One hour fire approvals can erase the advantage of fast sensors.

AI programs need:

  • documented authorities,
  • auditable recommendations,
  • and tools that reduce perceived risk for commanders (not increase it).

3) Prioritize interoperability over novelty

AI that can’t ingest data from common tactical systems—or can’t output in formats units can use—won’t survive contact with real exercises.

4) Measure what matters: time, trust, and outcomes

The best AI demos optimize accuracy. The best AI field systems optimize:

  • time-to-decision (minutes matter),
  • operator trust (do people follow it under stress?),
  • mission outcome impact (did it change the result?).

5) Train the humans like they’re part of the system

AI readiness is a human performance problem.

Units need training that covers:

  • recognizing spoofing and deception,
  • validating information under pressure,
  • switching to manual processes without losing tempo,
  • and leading teams through tech complexity.

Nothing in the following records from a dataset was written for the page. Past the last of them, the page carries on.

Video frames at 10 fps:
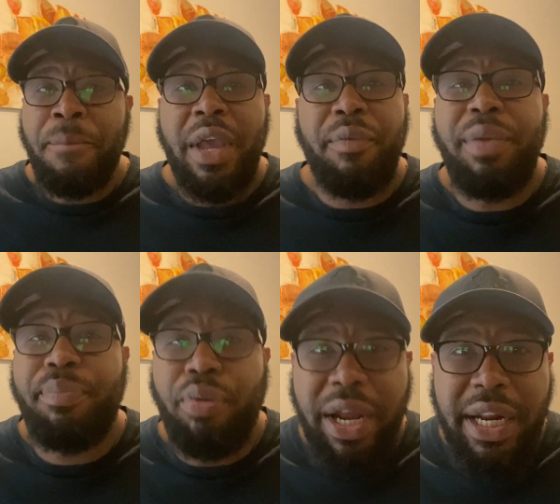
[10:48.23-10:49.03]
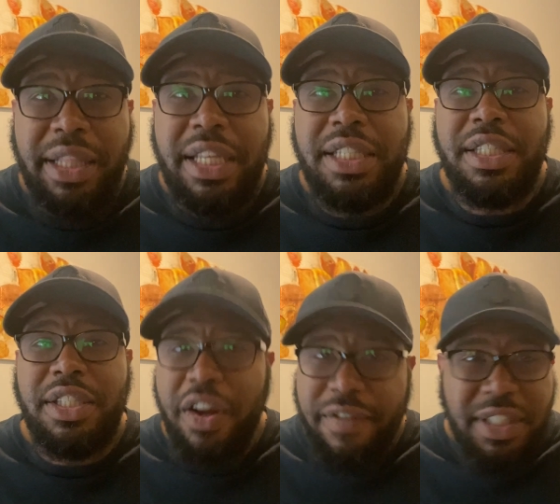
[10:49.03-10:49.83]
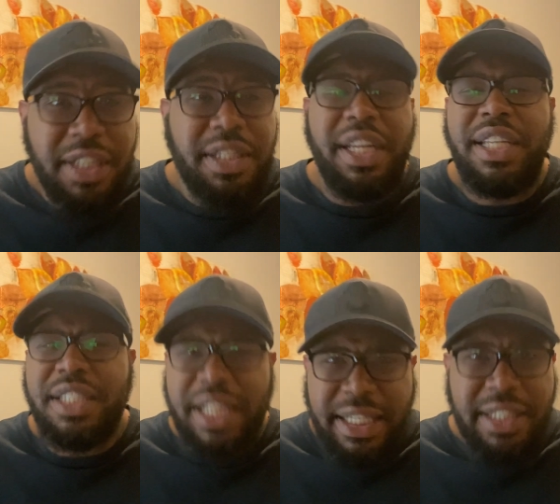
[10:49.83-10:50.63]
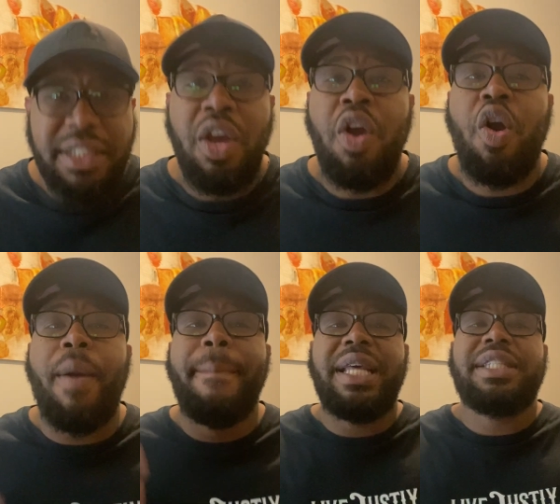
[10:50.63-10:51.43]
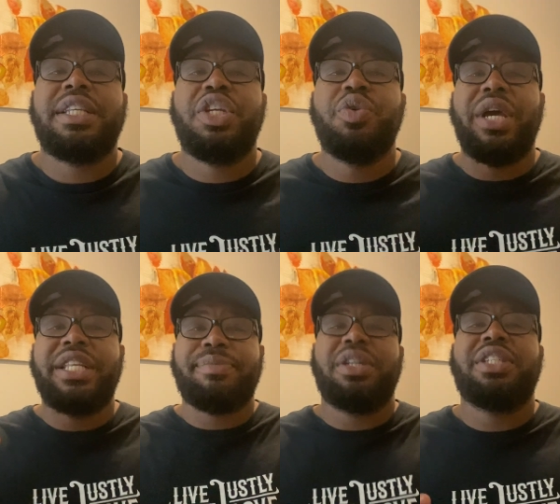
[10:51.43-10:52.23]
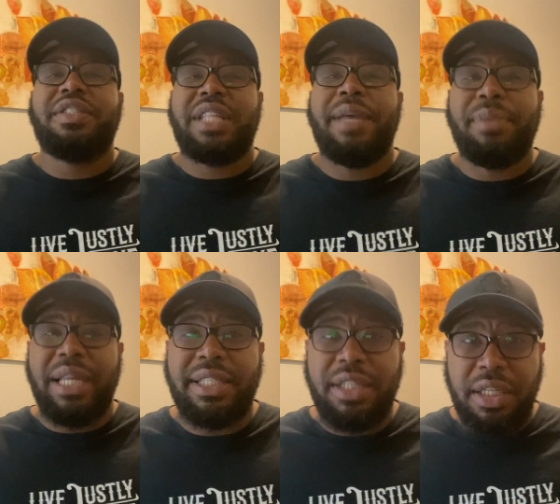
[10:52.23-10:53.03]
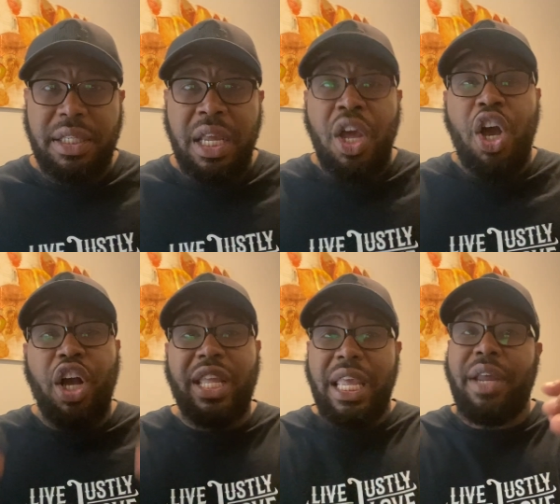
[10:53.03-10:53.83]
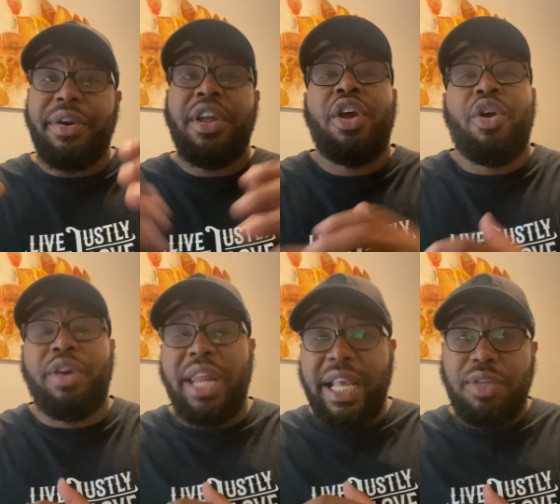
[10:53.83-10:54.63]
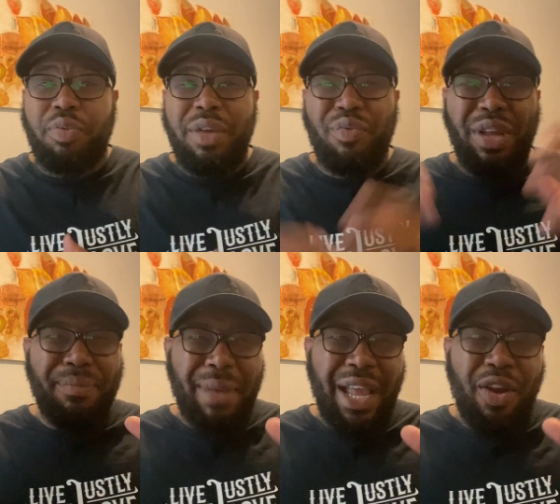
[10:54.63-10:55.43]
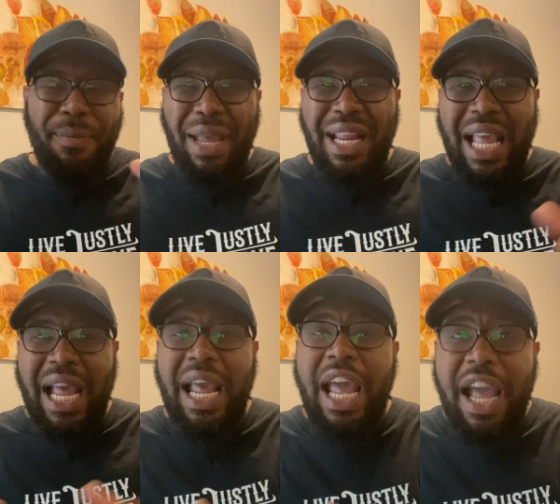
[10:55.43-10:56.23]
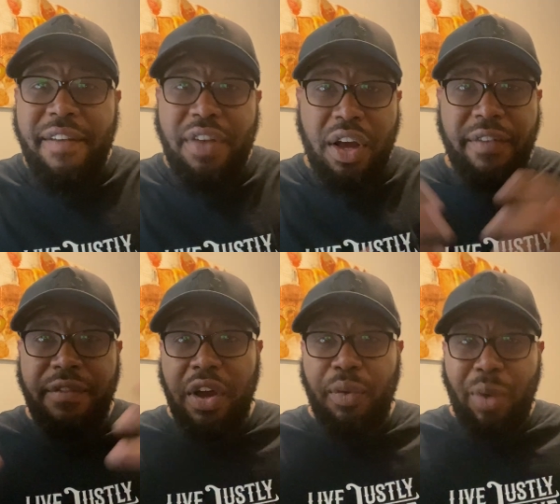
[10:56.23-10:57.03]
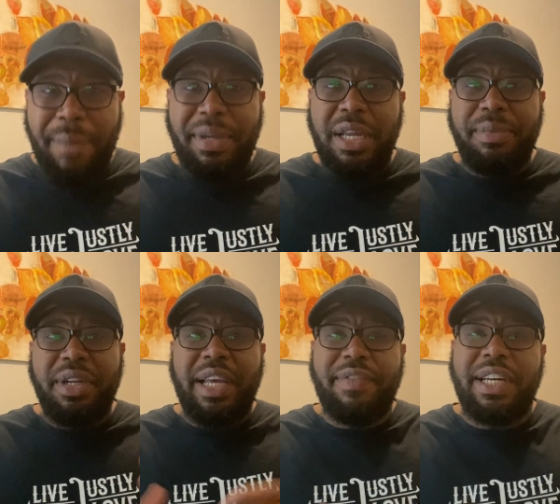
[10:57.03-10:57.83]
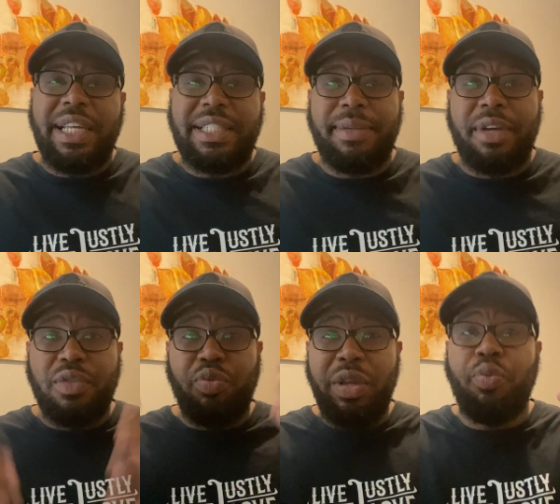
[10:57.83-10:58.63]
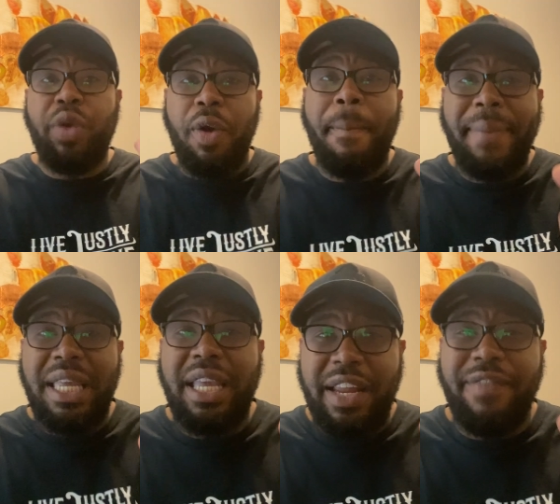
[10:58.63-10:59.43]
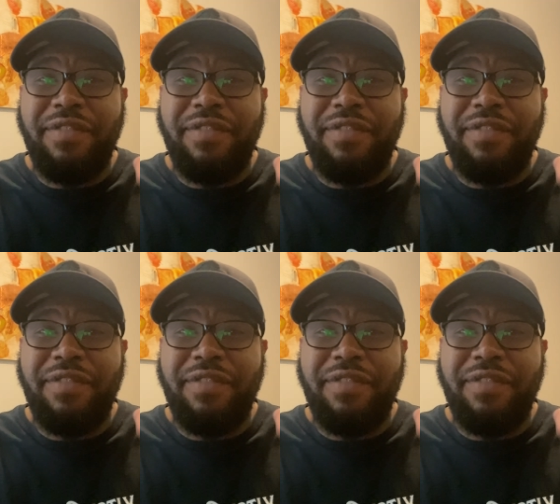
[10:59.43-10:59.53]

And we pray that these services and these lessons are blessing you as much as they bless us. Again, Next week, we may or may not have a, a YPWW lesson because we will be in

What happens next: continuous transformation becomes the new normal

The Army is signaling that modernization won’t come in “versions” anymore. It’s moving toward continuous transformation, where exercises produce fixes in weeks, not years.

For national security leaders and defense innovators, that’s the opportunity: if you can deliver AI capabilities that hold up in messy, multi-domain training—where the enemy jams, the network breaks, and leaders get overloaded—you’re building something that can scale.

The bigger question for 2026 planning cycles is simple: will AI be integrated as a decision advantage, or bolted on as another layer of complexity? The difference won’t be determined in acquisition documents. It’ll be determined in exercises like JPMRC, where the force finds out what it can actually do when it’s tired, contested, and on the clock.

If you’re evaluating AI for mission planning, autonomous systems, or next-gen C2, focus less on the model and more on the system: data flow, decision rights, resilience, and training. That’s where readiness is built.